They left baby John with Paul Corbier and his daughter, Olympe being out on her job as a voodooienne. She did not have to tell Hannibal to stay silent for him to not say anything, and look instead at the vévés on the walls. He paid special attention to Maman Brigitte's, but Rose did not think it was because he was wondering why anyone would call on Maman Brigitte inside their own home. She trusted Olympe to know what she was doing.

They left the house behind them to move into the French town. Once again, Rose was grateful for Mardi Gras, that his clothing didn't contrast much with others'. 

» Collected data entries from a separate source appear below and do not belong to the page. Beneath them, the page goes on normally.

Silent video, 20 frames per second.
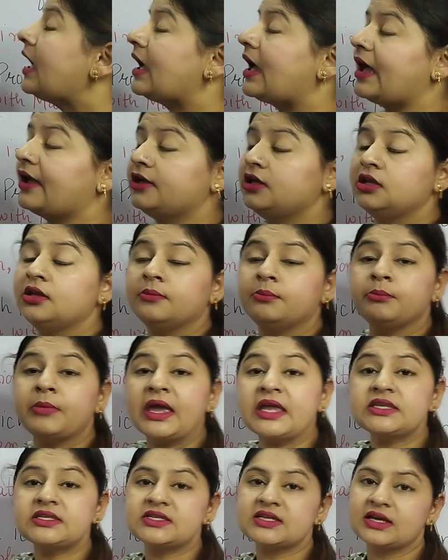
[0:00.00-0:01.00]
I
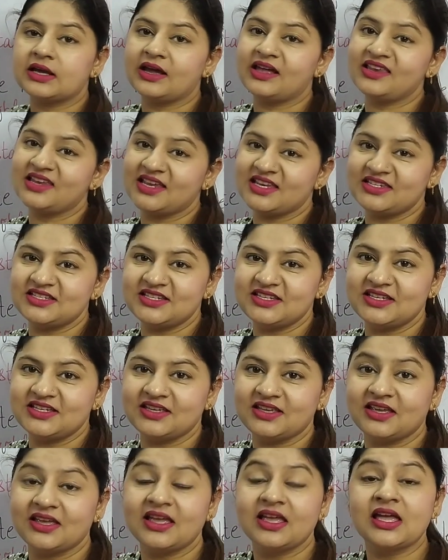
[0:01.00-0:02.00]
met a
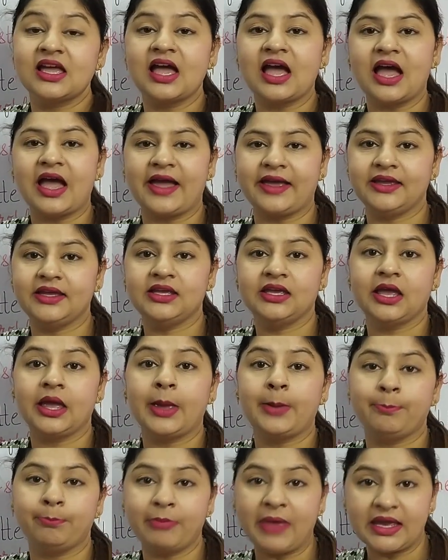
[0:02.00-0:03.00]
lady. I
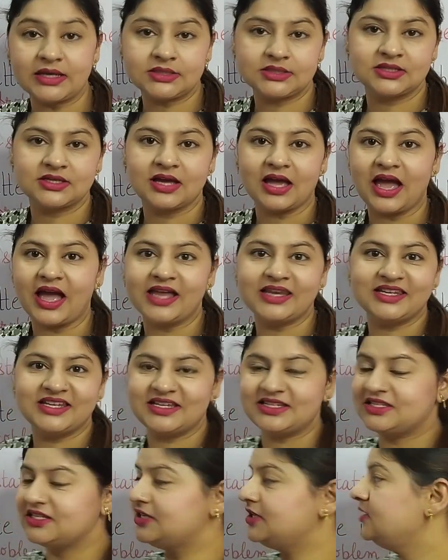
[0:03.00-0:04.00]
met a
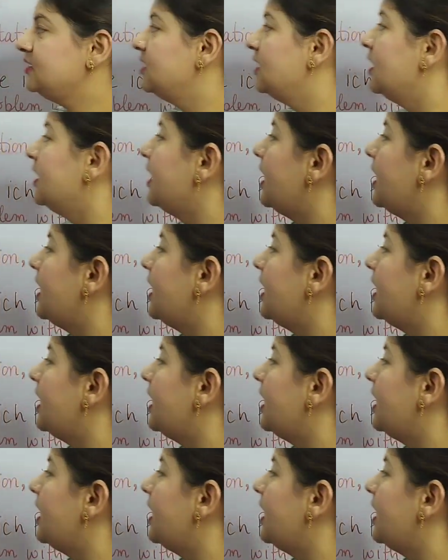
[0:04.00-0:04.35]
lady.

Arriving at the house they needed to go to, she opened her mouth and he rolled his eye at her. "I must not speak, for fear I will give away the situation."

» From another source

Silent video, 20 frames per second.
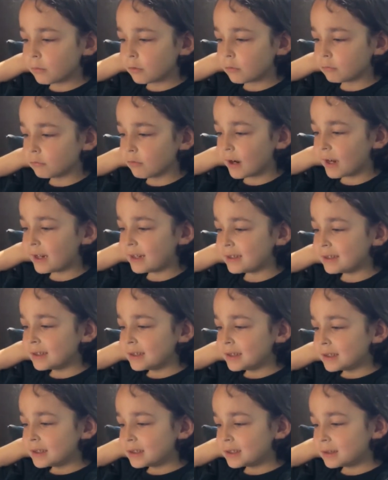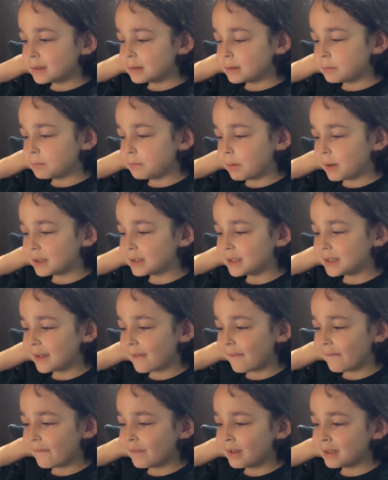great
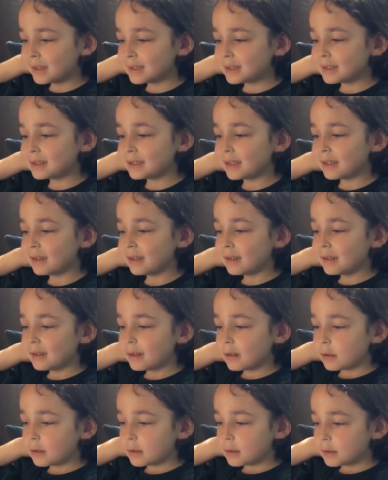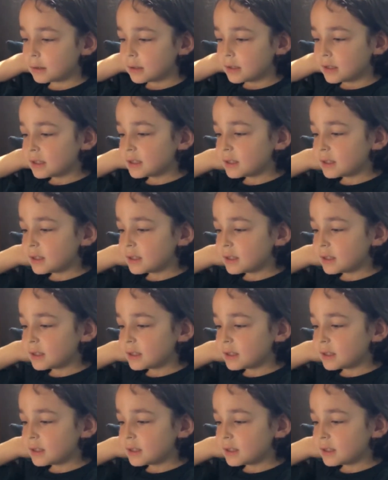specificity.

He did not speak as they were ushered into the drawing room — they were coloured, after all, even if _libres_ , and they were calling on a white man — nor as they were served tea while Rose explained the situation to their host. He did not even start drinking until she had.

Before anything else, Rose wanted to make sure Rillieux had the book she was looking for. 

Then Hannibal did speak, but did not get very far before they were both claimed by sleep. She should have known better than to trust a white man.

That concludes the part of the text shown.